Fund manager's comment/Gil Knight
A current bright spot in the US economy is the energy sector, which is benefiting from California's power woes and a surge in gasoline prices. Energy enthusiasts believe the sector still has potential for more growth, especially with Bush's agenda to increase the country's production levels by a vast degree.
To a certain extent, the energy sector has replaced the technology sector for new growth stocks, particularly for the makers of equipment and power plants. Following the on-going crisis in California, investors are starting to look at the sector in a new light.
At Govett Investments, our US Opportunities fund is now focusing on energy/utility-related producers and distributors as we believe the power, construction and engineering industries are looking very interesting in terms of top-line revenue growth over the next three years.
Energy service and exploration stocks, particularly in the small and mid-cap areas, currently have attractive valuations and we are starting to conduct more research into this area.
The energy crisis that has hit California and is threatening some other regions of the US, such as New York, is principally associated in the popular mind with deregulation, the opening up of power generation to competitive forces and letting consumers choose their supplier.
To a certain extent this is misconceived, in that it has had more to do with the result of residential regulation, such as freeing wholesale but not retail prices, an initiative that has created strong disincentives to building new power generators and extending the power grid.
The California utility companies have been most directly affected by the current energy crisis in that they are having to pay higher prices to suppliers than they are allowed to charge to consumers.
The companies that have benefited, and will continue to benefit, from the rising prices are the equipment manufacturers and unregulated power producers.
The electric generation grid is expected to suffer increased stress during the peak summer cooling load demand period when temperatures soar across the country.
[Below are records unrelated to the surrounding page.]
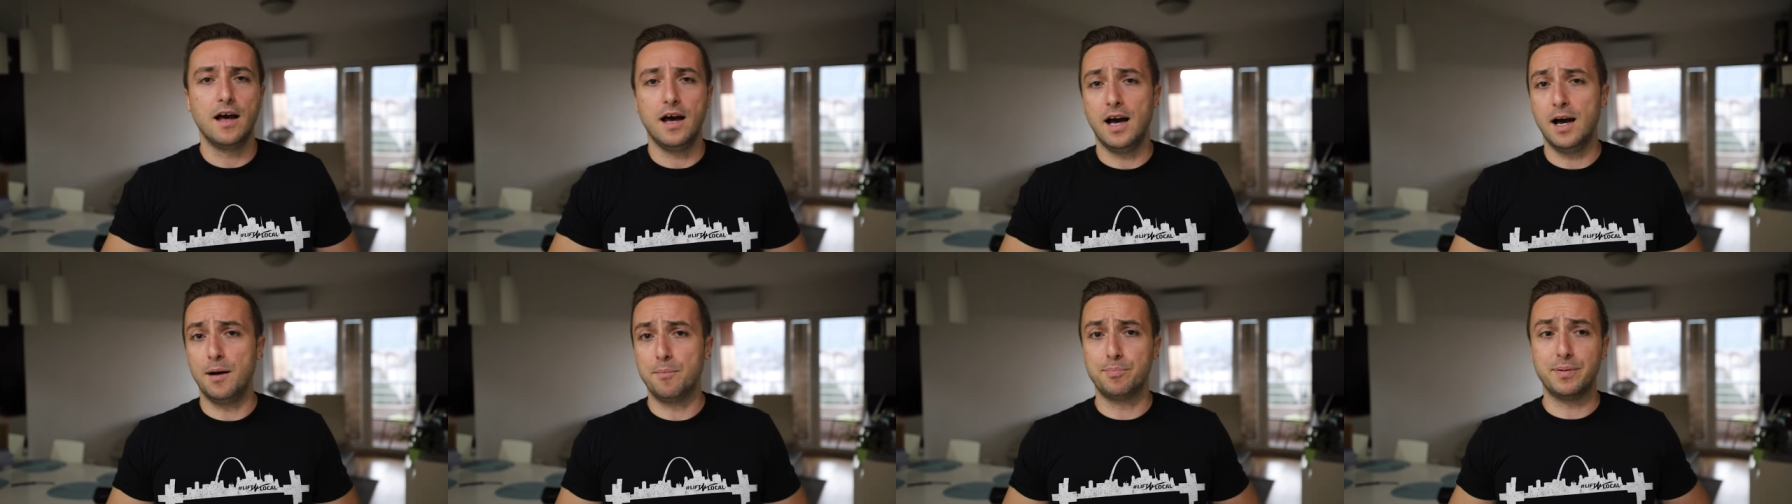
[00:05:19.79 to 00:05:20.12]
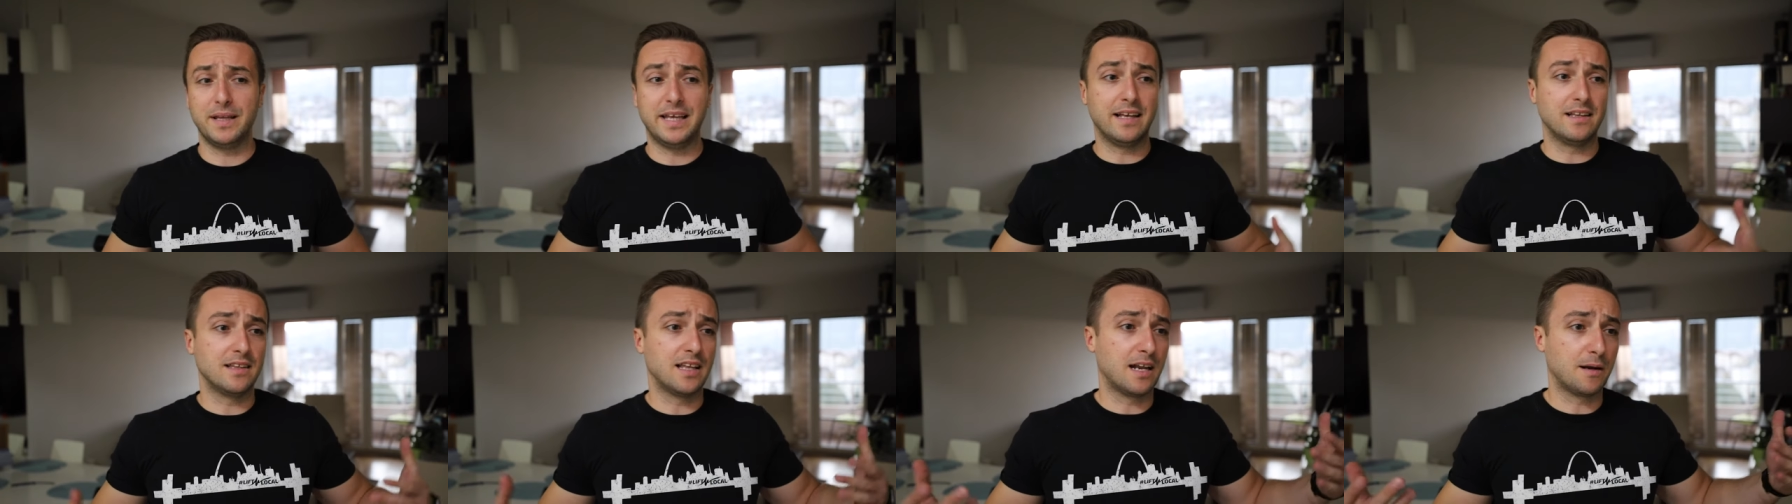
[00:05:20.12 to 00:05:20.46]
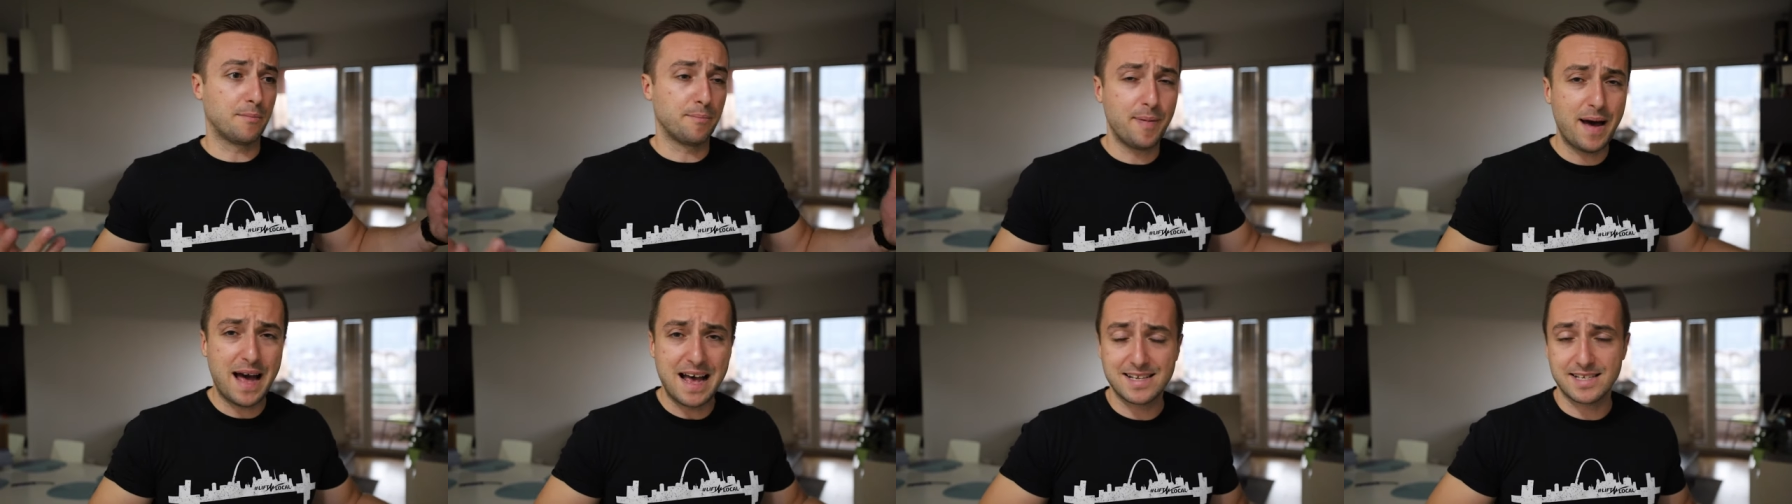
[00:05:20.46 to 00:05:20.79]
uh, playing a lot
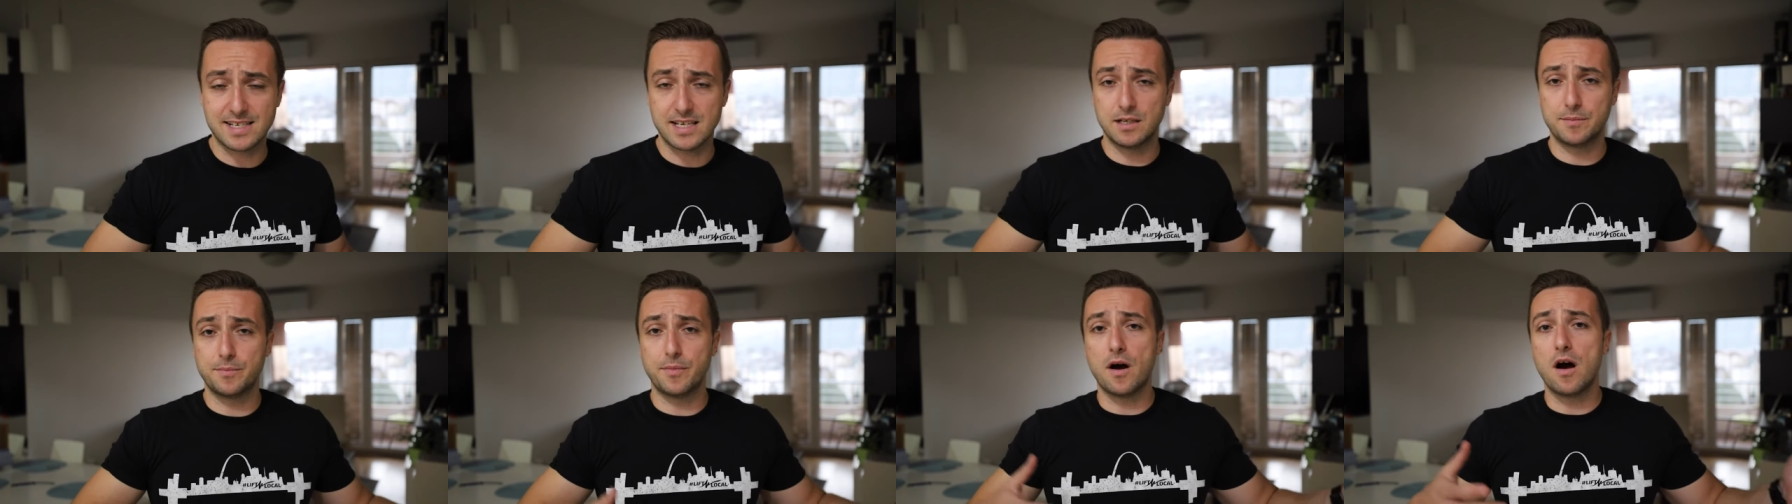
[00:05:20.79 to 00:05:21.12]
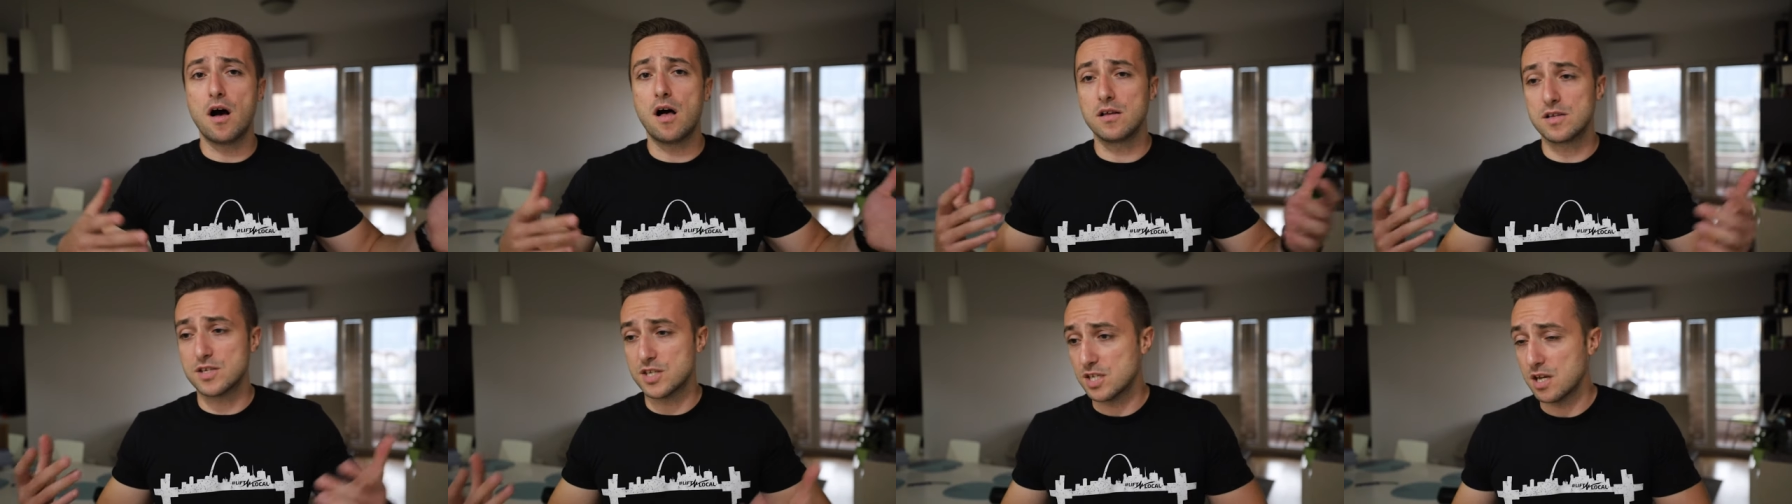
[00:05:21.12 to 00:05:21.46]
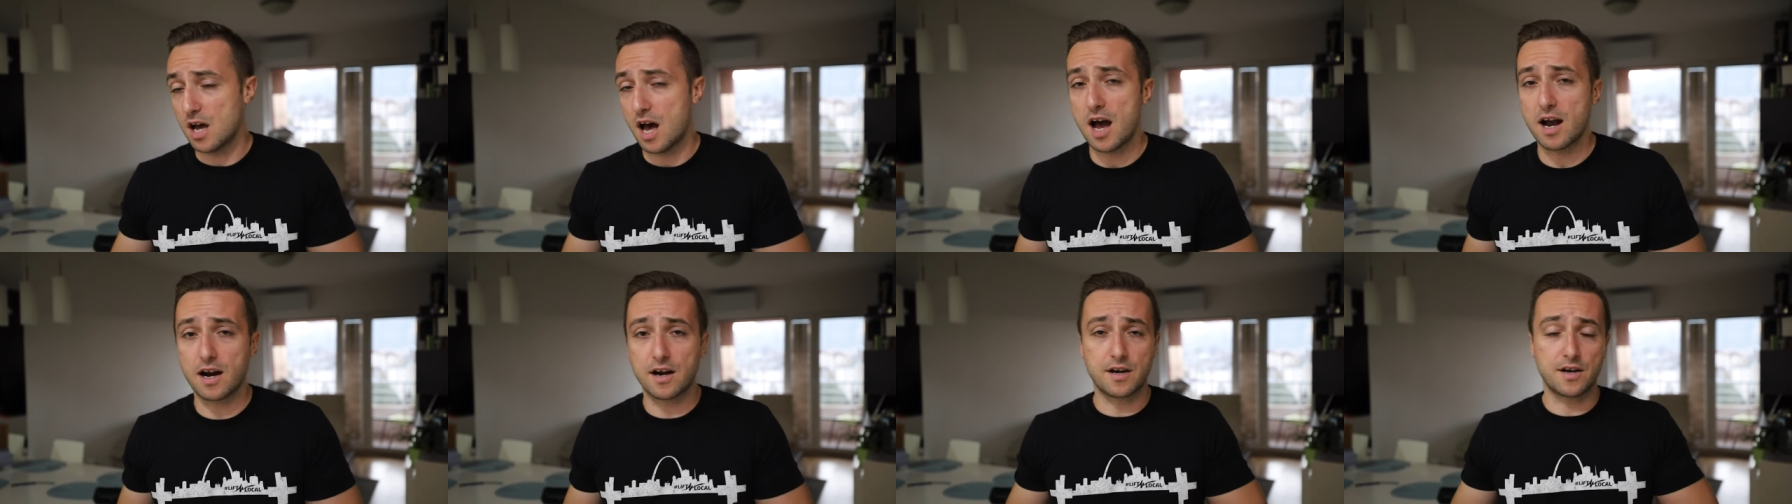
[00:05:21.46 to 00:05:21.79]
of basketball,
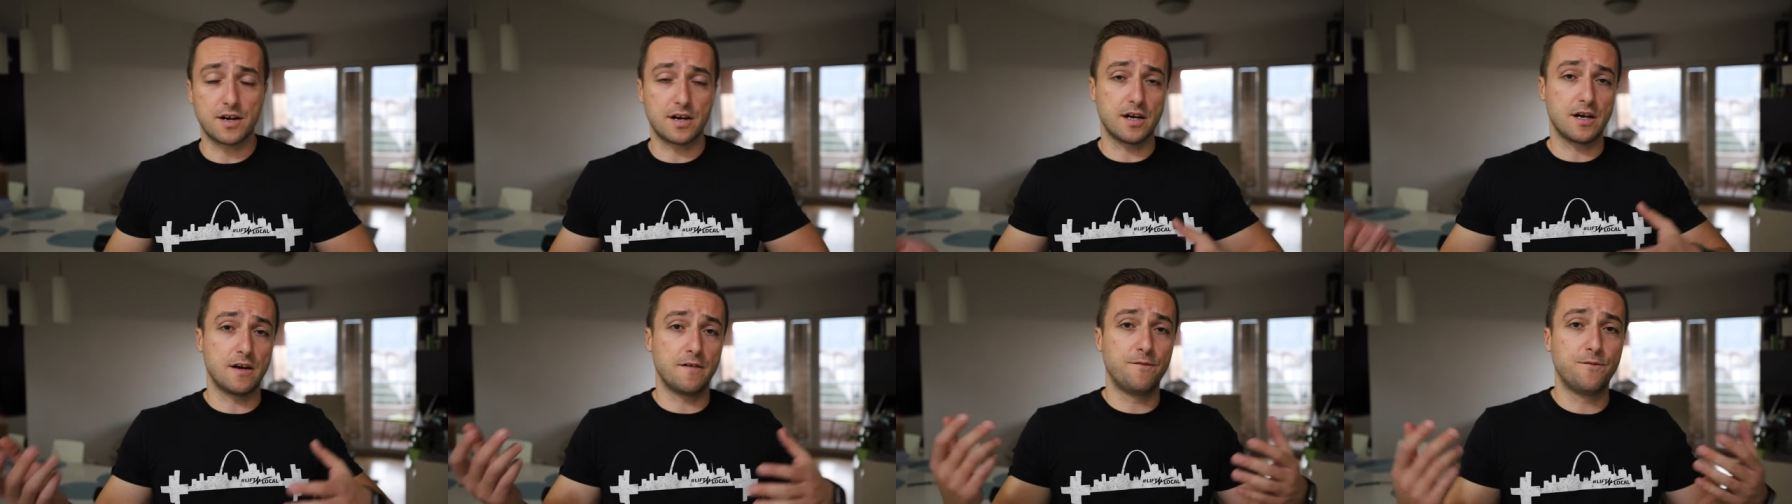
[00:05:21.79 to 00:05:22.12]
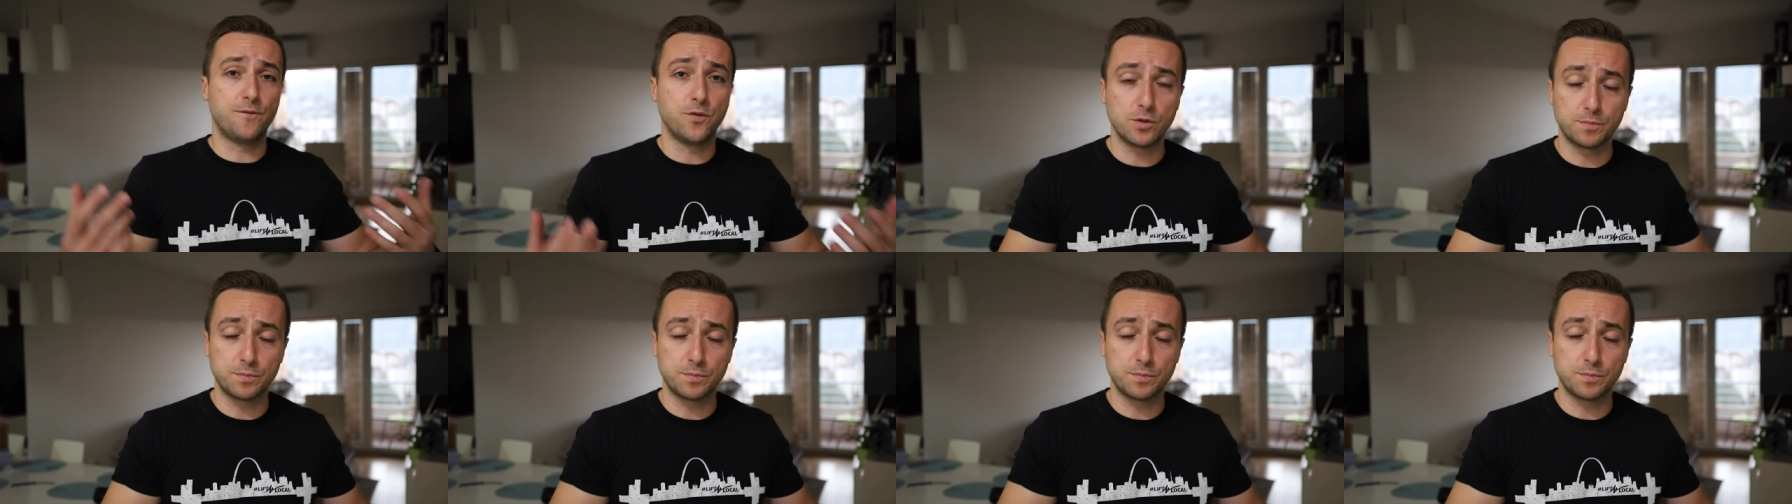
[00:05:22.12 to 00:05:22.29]
soccer,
With 'black outs' expected on the West Coast and 'rolling brown outs' in the Northeast, energy stocks should hold up well, particularly with natural gas consumption for electric generation, as natural gas is used for fuel switching.
Potential problems on the horizon for the sector could be the recent decline in crude oil futures prices and a shift in the US Senate from a Republican to a Democratic majority, potentially leading to some tough battles for Bush's energy plan.
While we are somewhat concerned about the decline in natural gas and oil prices, we continue to believe these will recover somewhat in July and August. In the meantime, share prices have already corrected fairly sharply.
l Energy sector growth replacing technology.
l Construction industry looking interesting.
l Small/mid-cap energy stocks attractive.